◆ ABOUT THIS EXERCISE
Give the records again exactly, with every character kept.
(SOURCE DATA Opens)
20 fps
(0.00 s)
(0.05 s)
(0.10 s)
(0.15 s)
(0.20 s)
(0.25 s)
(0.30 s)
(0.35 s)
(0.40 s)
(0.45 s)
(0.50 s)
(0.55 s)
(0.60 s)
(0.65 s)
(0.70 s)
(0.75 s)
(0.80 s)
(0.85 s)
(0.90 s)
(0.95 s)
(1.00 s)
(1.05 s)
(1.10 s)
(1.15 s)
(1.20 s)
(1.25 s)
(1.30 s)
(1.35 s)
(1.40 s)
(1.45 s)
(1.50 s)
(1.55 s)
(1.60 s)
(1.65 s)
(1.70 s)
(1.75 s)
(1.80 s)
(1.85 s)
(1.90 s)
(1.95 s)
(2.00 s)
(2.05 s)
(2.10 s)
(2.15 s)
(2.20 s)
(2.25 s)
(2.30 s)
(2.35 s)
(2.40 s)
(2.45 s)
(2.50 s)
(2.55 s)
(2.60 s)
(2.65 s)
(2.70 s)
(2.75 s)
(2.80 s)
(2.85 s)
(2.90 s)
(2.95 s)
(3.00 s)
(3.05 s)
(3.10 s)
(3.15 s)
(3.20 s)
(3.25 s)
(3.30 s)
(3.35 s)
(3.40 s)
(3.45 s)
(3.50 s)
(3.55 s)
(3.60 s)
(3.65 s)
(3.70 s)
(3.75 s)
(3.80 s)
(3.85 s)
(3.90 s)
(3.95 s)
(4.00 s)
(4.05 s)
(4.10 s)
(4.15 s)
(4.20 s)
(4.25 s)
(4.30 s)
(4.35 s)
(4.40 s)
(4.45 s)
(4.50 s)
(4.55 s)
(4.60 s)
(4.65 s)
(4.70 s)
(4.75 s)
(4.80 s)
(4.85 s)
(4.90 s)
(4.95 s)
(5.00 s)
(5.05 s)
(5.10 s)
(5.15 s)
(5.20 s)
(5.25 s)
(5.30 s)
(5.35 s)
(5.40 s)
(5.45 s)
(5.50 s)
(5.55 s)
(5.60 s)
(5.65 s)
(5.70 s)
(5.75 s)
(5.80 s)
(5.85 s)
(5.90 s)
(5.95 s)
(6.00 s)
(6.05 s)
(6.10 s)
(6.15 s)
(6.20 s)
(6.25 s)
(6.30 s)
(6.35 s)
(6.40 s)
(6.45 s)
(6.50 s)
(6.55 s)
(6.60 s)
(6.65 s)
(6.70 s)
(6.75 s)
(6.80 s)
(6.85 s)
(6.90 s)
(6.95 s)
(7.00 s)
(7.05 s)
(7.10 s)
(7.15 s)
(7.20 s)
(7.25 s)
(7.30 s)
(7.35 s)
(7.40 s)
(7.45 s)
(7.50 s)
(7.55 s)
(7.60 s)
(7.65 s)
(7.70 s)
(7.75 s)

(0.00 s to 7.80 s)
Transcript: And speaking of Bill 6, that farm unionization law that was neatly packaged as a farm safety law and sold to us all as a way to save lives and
(SOURCE DATA Closes)
◆ RESULT
20 fps
(0.00 s)
(0.05 s)
(0.10 s)
(0.15 s)
(0.20 s)
(0.25 s)
(0.30 s)
(0.35 s)
(0.40 s)
(0.45 s)
(0.50 s)
(0.55 s)
(0.60 s)
(0.65 s)
(0.70 s)
(0.75 s)
(0.80 s)
(0.85 s)
(0.90 s)
(0.95 s)
(1.00 s)
(1.05 s)
(1.10 s)
(1.15 s)
(1.20 s)
(1.25 s)
(1.30 s)
(1.35 s)
(1.40 s)
(1.45 s)
(1.50 s)
(1.55 s)
(1.60 s)
(1.65 s)
(1.70 s)
(1.75 s)
(1.80 s)
(1.85 s)
(1.90 s)
(1.95 s)
(2.00 s)
(2.05 s)
(2.10 s)
(2.15 s)
(2.20 s)
(2.25 s)
(2.30 s)
(2.35 s)
(2.40 s)
(2.45 s)
(2.50 s)
(2.55 s)
(2.60 s)
(2.65 s)
(2.70 s)
(2.75 s)
(2.80 s)
(2.85 s)
(2.90 s)
(2.95 s)
(3.00 s)
(3.05 s)
(3.10 s)
(3.15 s)
(3.20 s)
(3.25 s)
(3.30 s)
(3.35 s)
(3.40 s)
(3.45 s)
(3.50 s)
(3.55 s)
(3.60 s)
(3.65 s)
(3.70 s)
(3.75 s)
(3.80 s)
(3.85 s)
(3.90 s)
(3.95 s)
(4.00 s)
(4.05 s)
(4.10 s)
(4.15 s)
(4.20 s)
(4.25 s)
(4.30 s)
(4.35 s)
(4.40 s)
(4.45 s)
(4.50 s)
(4.55 s)
(4.60 s)
(4.65 s)
(4.70 s)
(4.75 s)
(4.80 s)
(4.85 s)
(4.90 s)
(4.95 s)
(5.00 s)
(5.05 s)
(5.10 s)
(5.15 s)
(5.20 s)
(5.25 s)
(5.30 s)
(5.35 s)
(5.40 s)
(5.45 s)
(5.50 s)
(5.55 s)
(5.60 s)
(5.65 s)
(5.70 s)
(5.75 s)
(5.80 s)
(5.85 s)
(5.90 s)
(5.95 s)
(6.00 s)
(6.05 s)
(6.10 s)
(6.15 s)
(6.20 s)
(6.25 s)
(6.30 s)
(6.35 s)
(6.40 s)
(6.45 s)
(6.50 s)
(6.55 s)
(6.60 s)
(6.65 s)
(6.70 s)
(6.75 s)
(6.80 s)
(6.85 s)
(6.90 s)
(6.95 s)
(7.00 s)
(7.05 s)
(7.10 s)
(7.15 s)
(7.20 s)
(7.25 s)
(7.30 s)
(7.35 s)
(7.40 s)
(7.45 s)
(7.50 s)
(7.55 s)
(7.60 s)
(7.65 s)
(7.70 s)
(7.75 s)

(0.00 s to 7.80 s)
Transcript: And speaking of Bill 6, that farm unionization law that was neatly packaged as a farm safety law and sold to us all as a way to save lives and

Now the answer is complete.